Al Vinitaly non si degusta soltanto. Si tracciano anche, con convegni e seminari, le linee di tendenza di un mondo in equilibrio precario tra spinte innovative e richiami alla tradizione. Si presenteranno studi che indagano sul consumo di vino nella grande distribuzione, sul consumo dell’alcol fuori casa, sul passaggio generazionale nelle aziende vitivinicole, sul futuro del vino italiano all’interno e all’estero, con focus sui mercati internazionali di Stati Uniti e Asia, sul corretto uso dei tappi di sughero, sulla sostenibilità ambientale delle aziende vinicole.
A 20 chilometri da Verona e sfruttando la scia del Vinitaly, cresce anche Viniveri 2012, la manifestazione che Cerea da oggi a lunedì dedica ai vini prodotti senza l’uso della chimica in sintesi in vigna e senza l’uno di addizioni e stabilizzazioni forzate in cantina, secondo un protocollo cosiddetto «naturale».
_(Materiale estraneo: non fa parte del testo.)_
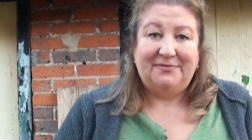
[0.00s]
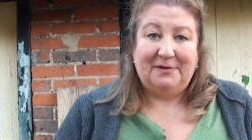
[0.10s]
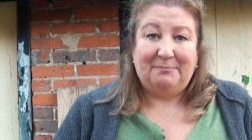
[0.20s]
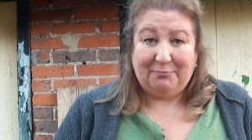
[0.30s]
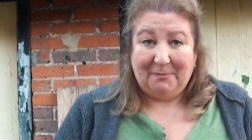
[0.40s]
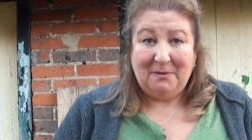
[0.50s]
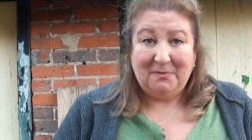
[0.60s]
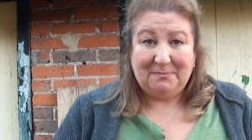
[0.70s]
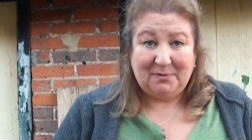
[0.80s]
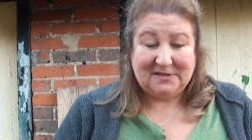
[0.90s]
the problem
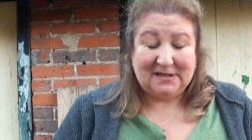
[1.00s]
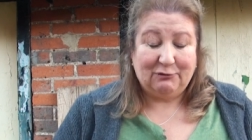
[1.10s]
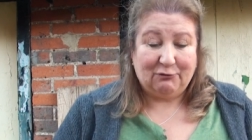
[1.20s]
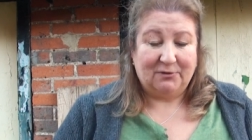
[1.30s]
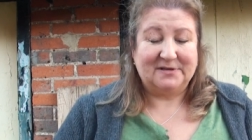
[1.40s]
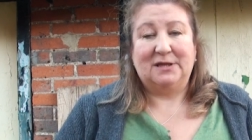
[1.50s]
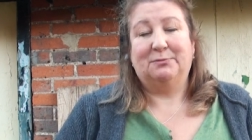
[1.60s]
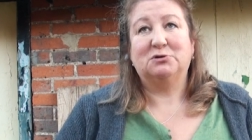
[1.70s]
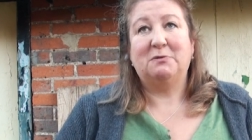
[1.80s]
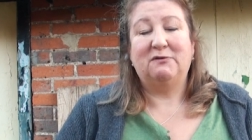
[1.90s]
with putting crocks in the
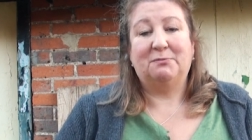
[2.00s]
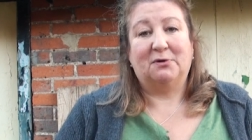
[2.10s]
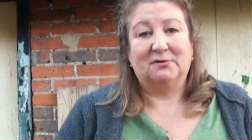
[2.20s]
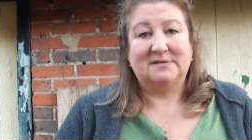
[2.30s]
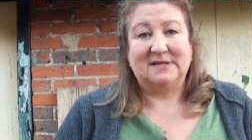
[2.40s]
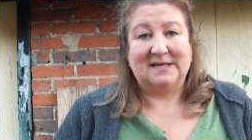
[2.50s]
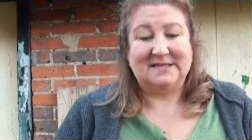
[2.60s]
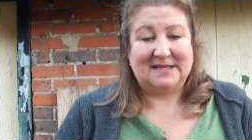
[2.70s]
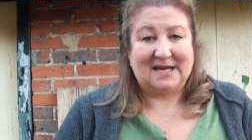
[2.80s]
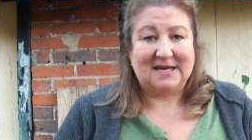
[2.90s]
bottom of your pots
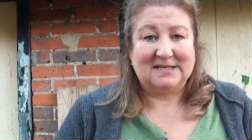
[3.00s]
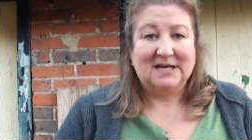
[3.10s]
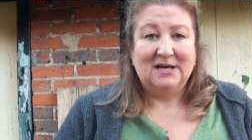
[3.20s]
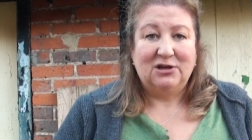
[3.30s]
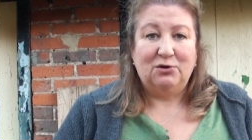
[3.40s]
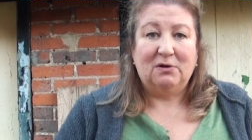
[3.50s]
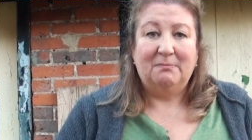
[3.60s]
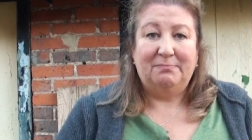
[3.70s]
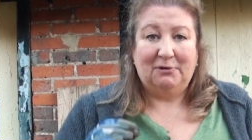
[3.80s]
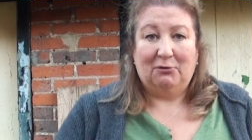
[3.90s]
is that you
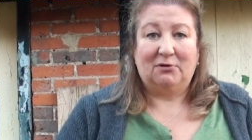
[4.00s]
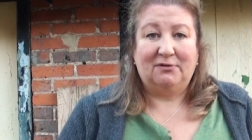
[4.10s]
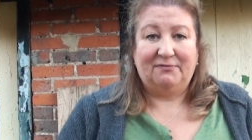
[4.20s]
can block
Non un antitesi del Vinitaly ma una sorta di controcanto, che completa l’offerta enologica del set veronese: 120 i vignaioli in mostra, provenienti da tutta Italia ma anche da Francia, Slovenia, Croazia, Austria, Spagna e Georgia, ognuno con storie uniche, come il viticultore dell’isola del Giglio che coltiva uva Ansonico su terrazze a picco sul mare. O come le suore trappiste del monastero di Vitorchiano, in provincia di Viterbo, vignaiole per vocazione, è proprio il caso di dire.